L’arrivée de la « loi confortant le respect des principes de la République » (1) et la signature au 17 janvier 2021 de la « charte des principes pour l’islam de France » par cinq fédérations islamiques françaises sur neuf mettent en évidence un motif carrément théologique : la concurrence entre loi de la République et loi religieuse. Il paraît que pour être un bon Français musulman on doit reconnaître la supériorité de la loi incarnée par l’État sur celle de Dieu. Largement répercutée par les médias, cette injonction ne se trouve pas inscrite telle quelle dans le texte de la nouvelle loi, mais la formulation du préambule de la charte et les échos des rencontres entre les représentants des cultes et ceux de l’État lui donnent valeur d’interprétation officielle et de la loi et de la charte. Elle est particulièrement ressentie ainsi dans les quatre associations musulmanes non-signataires de la charte : « La mise en confrontation des principes de la République et des convictions religieuses musulmanes (2) » est à leurs yeux injuste et brutale. Aux yeux des protestants, elle devrait tout autant poser problème : si le ministre de l’Intérieur n’exerce pas la même pression sur les chrétiens, les juifs ou les bouddhistes, ce n’est probablement pas pour les exempter de cette subordination de la religion à l’État mais parce qu’elle est supposée admise de longue date. Or rien n’est moins évident !

Bin… non.

D’abord la question « reconnaissez-vous que la loi de la République l’emporte sur la loi de Dieu ? » est dépourvue de sens parce-que nous n’abaissons pas Dieu au rang d’instance législative en concurrence avec un parlement ou un gouvernement. Ensuite, s’il faut tout de même essayer de jouer le jeu de ceux qui la posent, la réponse sera évidemment non : si la loi de Dieu affirme « Tu ne tueras point » et que l’État (et non la République ) m’envoie faire la guerre, je ne sais pas ce que je ferais mais je sais qu’en mon âme et conscience le commandement de ne pas tuer sera supérieur aux ordres de tirer sur ces salauds d’étrangers. Si l’État organise la ségrégation raciale, je me souviendrai avec Martin Luther King et les premiers chrétiens de Jérusalem (Actes 5, 29) qu’il vaut mieux obéir à Dieu qu’aux hommes quand il y a conflit d’obéissance.

Feu rouge

Et surtout parce que la loi de Dieu et la loi civile ont vocation à se confondre. « Tu ne tueras pas » et « Tu t’arrêteras au feu rouge » forment deux phrases distinctes mais un même commandement, le respect du feu rouge déclinant dans le particulier ce que l’interdit d’assassiner exprime en absolu.
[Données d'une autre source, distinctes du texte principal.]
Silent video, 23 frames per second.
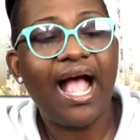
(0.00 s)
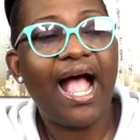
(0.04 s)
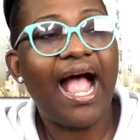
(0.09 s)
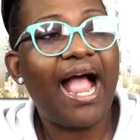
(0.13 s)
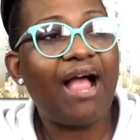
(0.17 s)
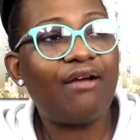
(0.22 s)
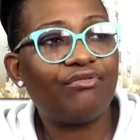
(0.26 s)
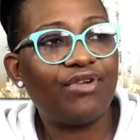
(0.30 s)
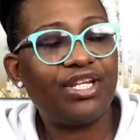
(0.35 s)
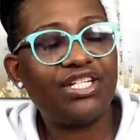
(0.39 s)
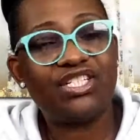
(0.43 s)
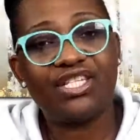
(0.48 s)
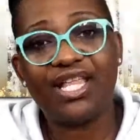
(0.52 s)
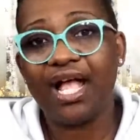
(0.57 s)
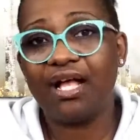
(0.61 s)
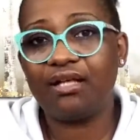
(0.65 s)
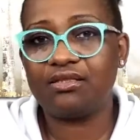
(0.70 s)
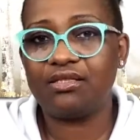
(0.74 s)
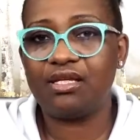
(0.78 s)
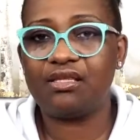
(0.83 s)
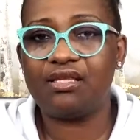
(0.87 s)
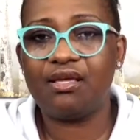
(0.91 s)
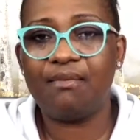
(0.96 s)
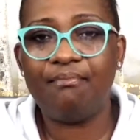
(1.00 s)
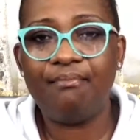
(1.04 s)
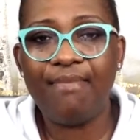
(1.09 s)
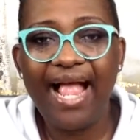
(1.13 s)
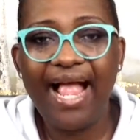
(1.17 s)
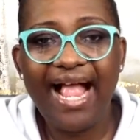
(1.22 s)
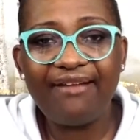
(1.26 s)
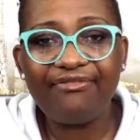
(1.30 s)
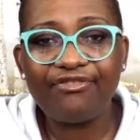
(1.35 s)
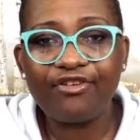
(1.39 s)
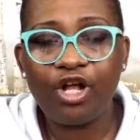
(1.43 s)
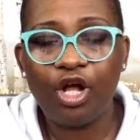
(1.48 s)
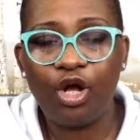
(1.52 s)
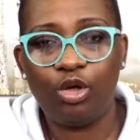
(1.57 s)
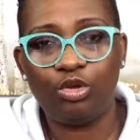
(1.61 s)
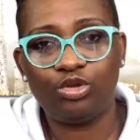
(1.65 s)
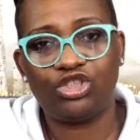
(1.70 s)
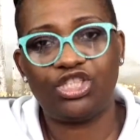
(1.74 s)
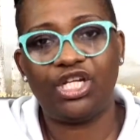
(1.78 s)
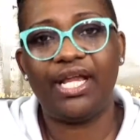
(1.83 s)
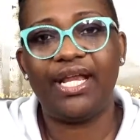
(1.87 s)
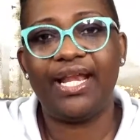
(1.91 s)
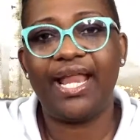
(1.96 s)
I reached out to the math
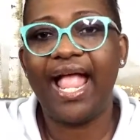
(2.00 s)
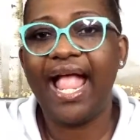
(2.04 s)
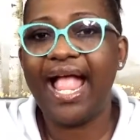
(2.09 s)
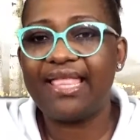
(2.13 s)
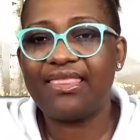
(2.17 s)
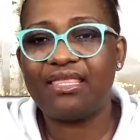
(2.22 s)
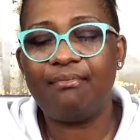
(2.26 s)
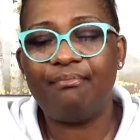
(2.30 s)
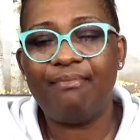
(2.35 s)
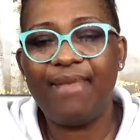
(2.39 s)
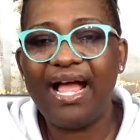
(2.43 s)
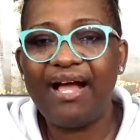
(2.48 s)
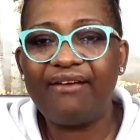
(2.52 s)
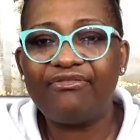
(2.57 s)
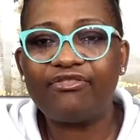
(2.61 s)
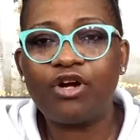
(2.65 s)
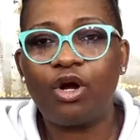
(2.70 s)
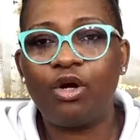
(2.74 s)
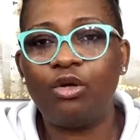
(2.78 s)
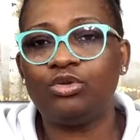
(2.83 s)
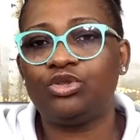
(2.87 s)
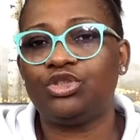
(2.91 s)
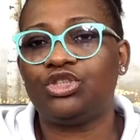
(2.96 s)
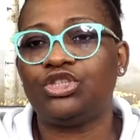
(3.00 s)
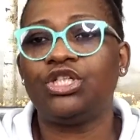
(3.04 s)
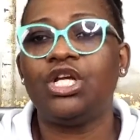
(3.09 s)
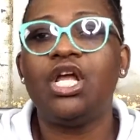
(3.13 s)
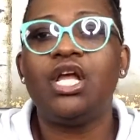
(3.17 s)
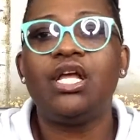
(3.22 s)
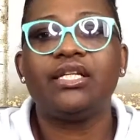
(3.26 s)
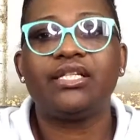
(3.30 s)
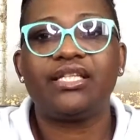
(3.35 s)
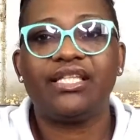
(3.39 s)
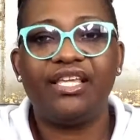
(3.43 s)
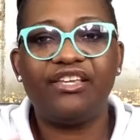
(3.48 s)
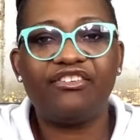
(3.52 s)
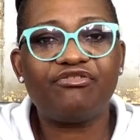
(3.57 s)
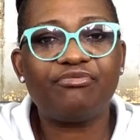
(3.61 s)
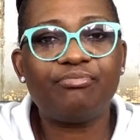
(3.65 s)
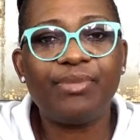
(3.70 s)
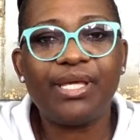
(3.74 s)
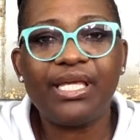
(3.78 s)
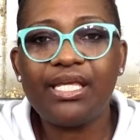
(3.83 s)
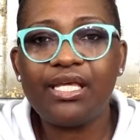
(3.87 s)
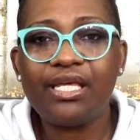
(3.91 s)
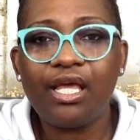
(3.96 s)
coach and had the math coach give
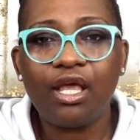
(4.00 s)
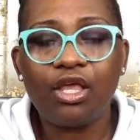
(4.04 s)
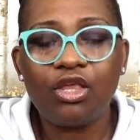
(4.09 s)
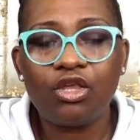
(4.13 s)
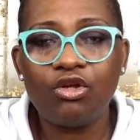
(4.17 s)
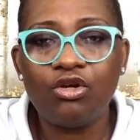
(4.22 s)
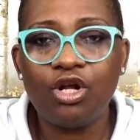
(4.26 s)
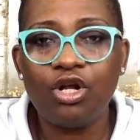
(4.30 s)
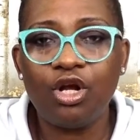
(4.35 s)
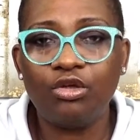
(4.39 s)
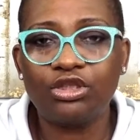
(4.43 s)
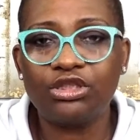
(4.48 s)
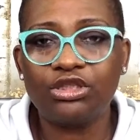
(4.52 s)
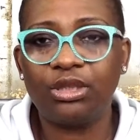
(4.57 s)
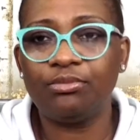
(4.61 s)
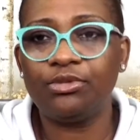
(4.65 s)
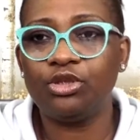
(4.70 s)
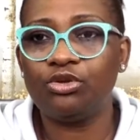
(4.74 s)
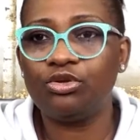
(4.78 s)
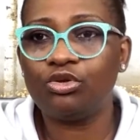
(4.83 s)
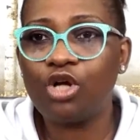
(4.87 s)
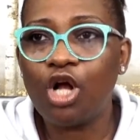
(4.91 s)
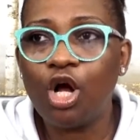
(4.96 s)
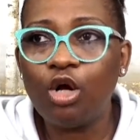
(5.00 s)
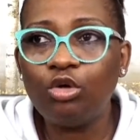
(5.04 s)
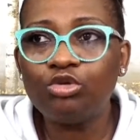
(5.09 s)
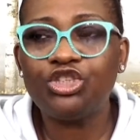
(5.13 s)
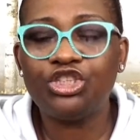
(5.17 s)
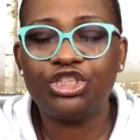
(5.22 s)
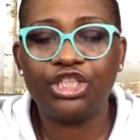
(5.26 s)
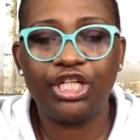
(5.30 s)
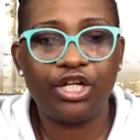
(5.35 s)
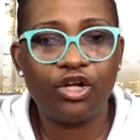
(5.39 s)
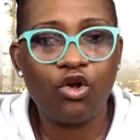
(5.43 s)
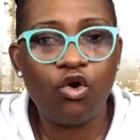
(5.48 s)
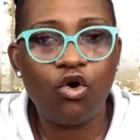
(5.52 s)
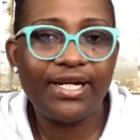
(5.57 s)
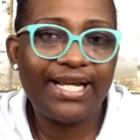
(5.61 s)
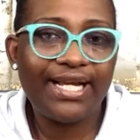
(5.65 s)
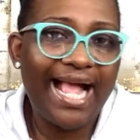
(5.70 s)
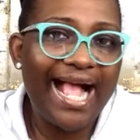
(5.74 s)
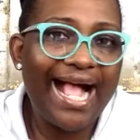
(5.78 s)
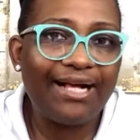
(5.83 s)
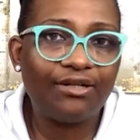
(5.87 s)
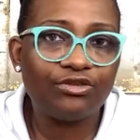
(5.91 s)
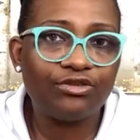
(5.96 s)
me, some little coaching on
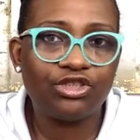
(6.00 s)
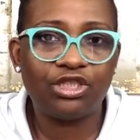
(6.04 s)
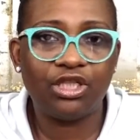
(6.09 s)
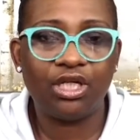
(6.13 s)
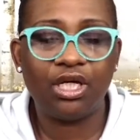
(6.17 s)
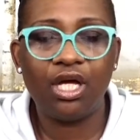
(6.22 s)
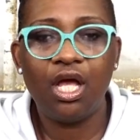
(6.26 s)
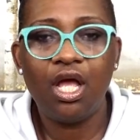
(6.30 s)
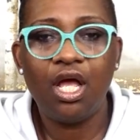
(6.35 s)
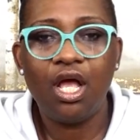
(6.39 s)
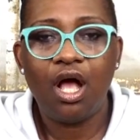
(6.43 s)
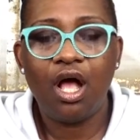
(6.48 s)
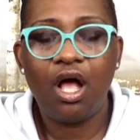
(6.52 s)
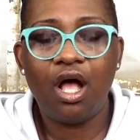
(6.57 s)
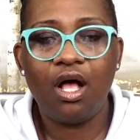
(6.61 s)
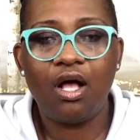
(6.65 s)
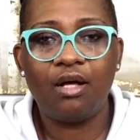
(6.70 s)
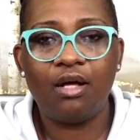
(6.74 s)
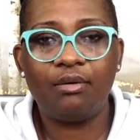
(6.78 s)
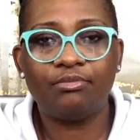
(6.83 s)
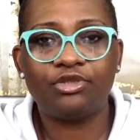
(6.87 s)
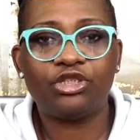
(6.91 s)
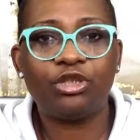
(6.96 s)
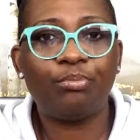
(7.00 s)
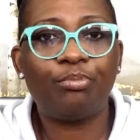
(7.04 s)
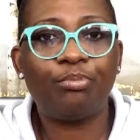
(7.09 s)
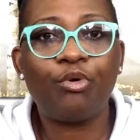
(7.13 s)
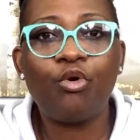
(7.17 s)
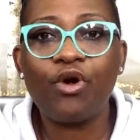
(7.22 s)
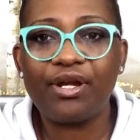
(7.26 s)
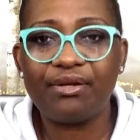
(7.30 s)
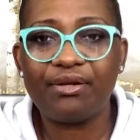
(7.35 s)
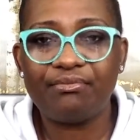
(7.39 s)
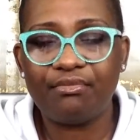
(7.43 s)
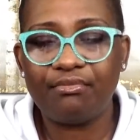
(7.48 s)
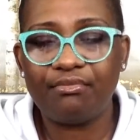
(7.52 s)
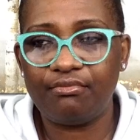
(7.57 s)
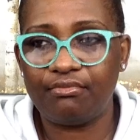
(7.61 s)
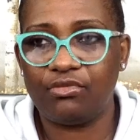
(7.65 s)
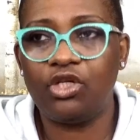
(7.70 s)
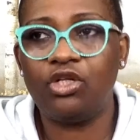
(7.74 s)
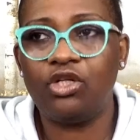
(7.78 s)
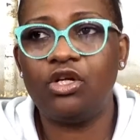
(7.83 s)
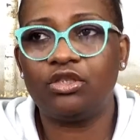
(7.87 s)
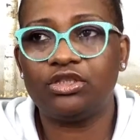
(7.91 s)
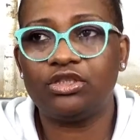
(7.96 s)
how to support
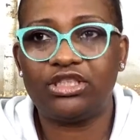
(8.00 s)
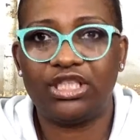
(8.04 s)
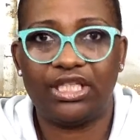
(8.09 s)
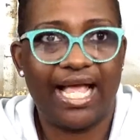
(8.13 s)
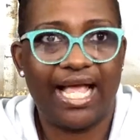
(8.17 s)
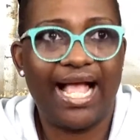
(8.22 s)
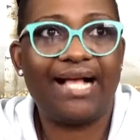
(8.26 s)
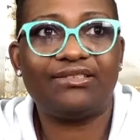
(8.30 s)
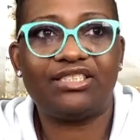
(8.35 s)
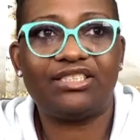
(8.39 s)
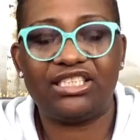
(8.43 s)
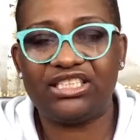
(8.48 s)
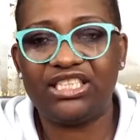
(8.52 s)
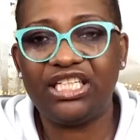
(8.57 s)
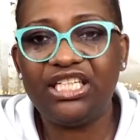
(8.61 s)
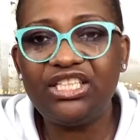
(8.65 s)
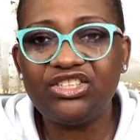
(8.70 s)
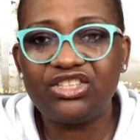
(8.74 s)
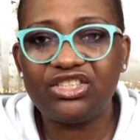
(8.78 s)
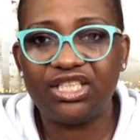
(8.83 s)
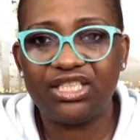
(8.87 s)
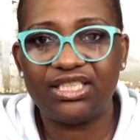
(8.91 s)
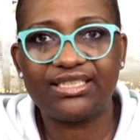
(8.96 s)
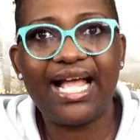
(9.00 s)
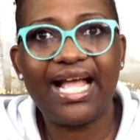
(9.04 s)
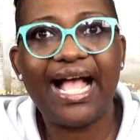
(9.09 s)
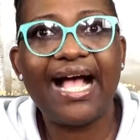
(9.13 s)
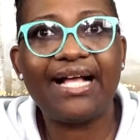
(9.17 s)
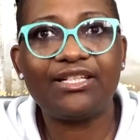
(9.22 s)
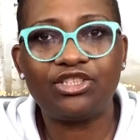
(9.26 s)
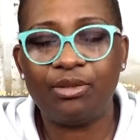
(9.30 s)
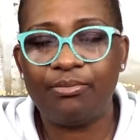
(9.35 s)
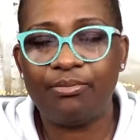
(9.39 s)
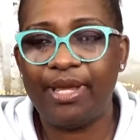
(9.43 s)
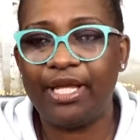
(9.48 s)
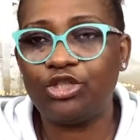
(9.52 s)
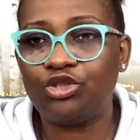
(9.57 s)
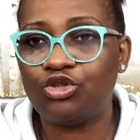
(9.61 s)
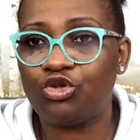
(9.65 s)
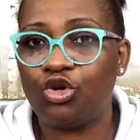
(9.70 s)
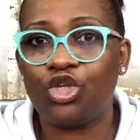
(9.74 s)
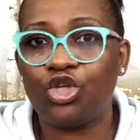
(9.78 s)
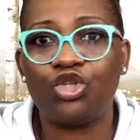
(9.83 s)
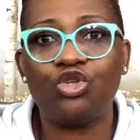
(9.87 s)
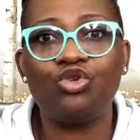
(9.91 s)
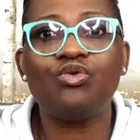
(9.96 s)
to how to teach this, how to make
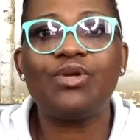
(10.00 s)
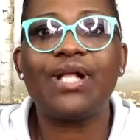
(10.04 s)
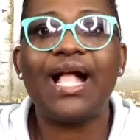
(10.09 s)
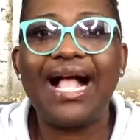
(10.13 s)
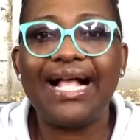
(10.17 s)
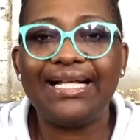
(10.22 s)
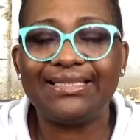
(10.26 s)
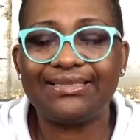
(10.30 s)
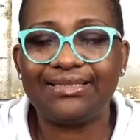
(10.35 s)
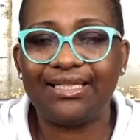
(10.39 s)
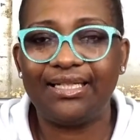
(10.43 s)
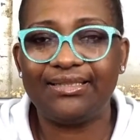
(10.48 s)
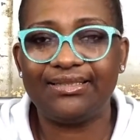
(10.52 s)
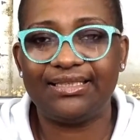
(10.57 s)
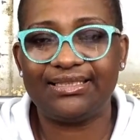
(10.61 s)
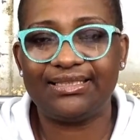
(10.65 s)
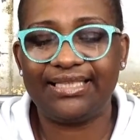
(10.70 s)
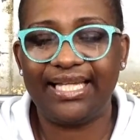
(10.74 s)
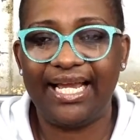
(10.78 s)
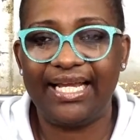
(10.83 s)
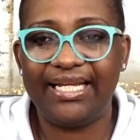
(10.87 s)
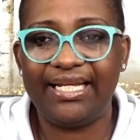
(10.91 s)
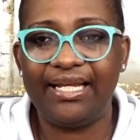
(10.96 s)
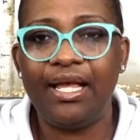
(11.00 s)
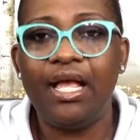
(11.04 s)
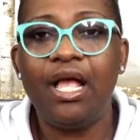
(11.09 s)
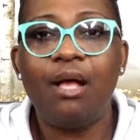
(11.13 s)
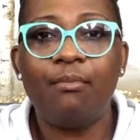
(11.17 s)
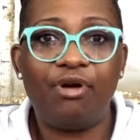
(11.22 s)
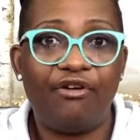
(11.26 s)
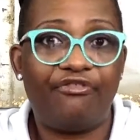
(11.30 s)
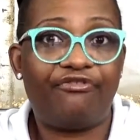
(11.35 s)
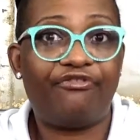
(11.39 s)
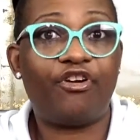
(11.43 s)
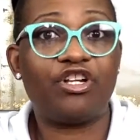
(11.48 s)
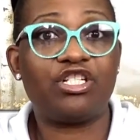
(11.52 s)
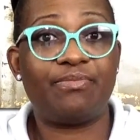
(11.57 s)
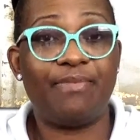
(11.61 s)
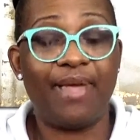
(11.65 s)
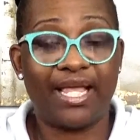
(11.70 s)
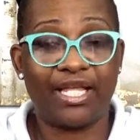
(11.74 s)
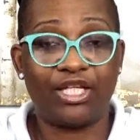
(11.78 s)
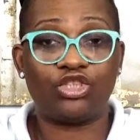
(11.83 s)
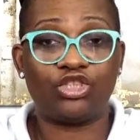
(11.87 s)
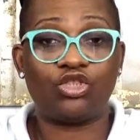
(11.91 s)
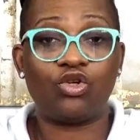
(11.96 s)
sure you guys understand it, but first
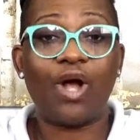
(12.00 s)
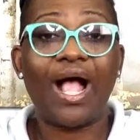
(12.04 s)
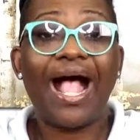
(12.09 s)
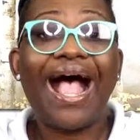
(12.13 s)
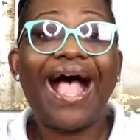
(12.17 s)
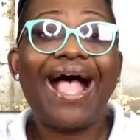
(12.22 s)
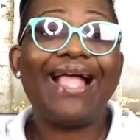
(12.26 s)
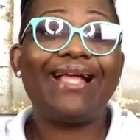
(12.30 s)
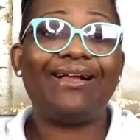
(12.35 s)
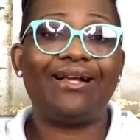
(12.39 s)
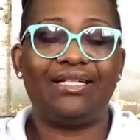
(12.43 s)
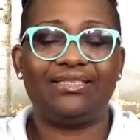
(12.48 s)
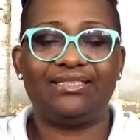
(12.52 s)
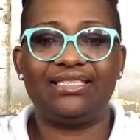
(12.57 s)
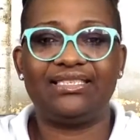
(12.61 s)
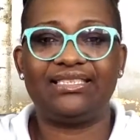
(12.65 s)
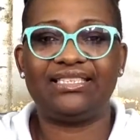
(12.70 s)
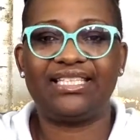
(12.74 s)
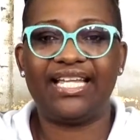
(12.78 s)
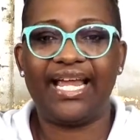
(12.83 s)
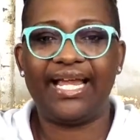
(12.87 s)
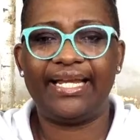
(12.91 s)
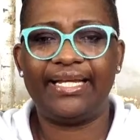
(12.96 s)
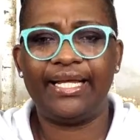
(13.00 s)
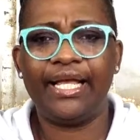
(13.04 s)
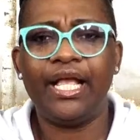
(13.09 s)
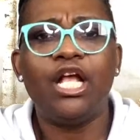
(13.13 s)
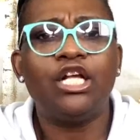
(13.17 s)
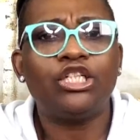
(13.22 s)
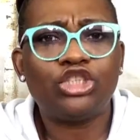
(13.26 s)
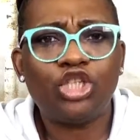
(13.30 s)
making sure I understand it.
Lorsque l’apôtre Paul affirme « la Loi est sainte, juste et bonne » (Romains 7, 12), nous pouvons considérer qu’il désigne autant le code de la route que le Décalogue. Reçus par le Sénat pour donner l’avis de la Fédération protestante de France, François Clavairoly et Jean-Daniel Roque ont fort opportunément cité ces mots d’Aristide Briand à propos de la loi de 1905 (3) : « La loi doit protéger la foi aussi longtemps que la foi ne prétend pas dicter la loi. » Mais durant plusieurs siècles la loi française, qui n’était pas laïque, a interdit la foi protestante et c’est grâce à leur désobéissance que les protestants ont contribué à l’instauration de la République et à l’établissement de la liberté de pensée et de religion dans notre pays.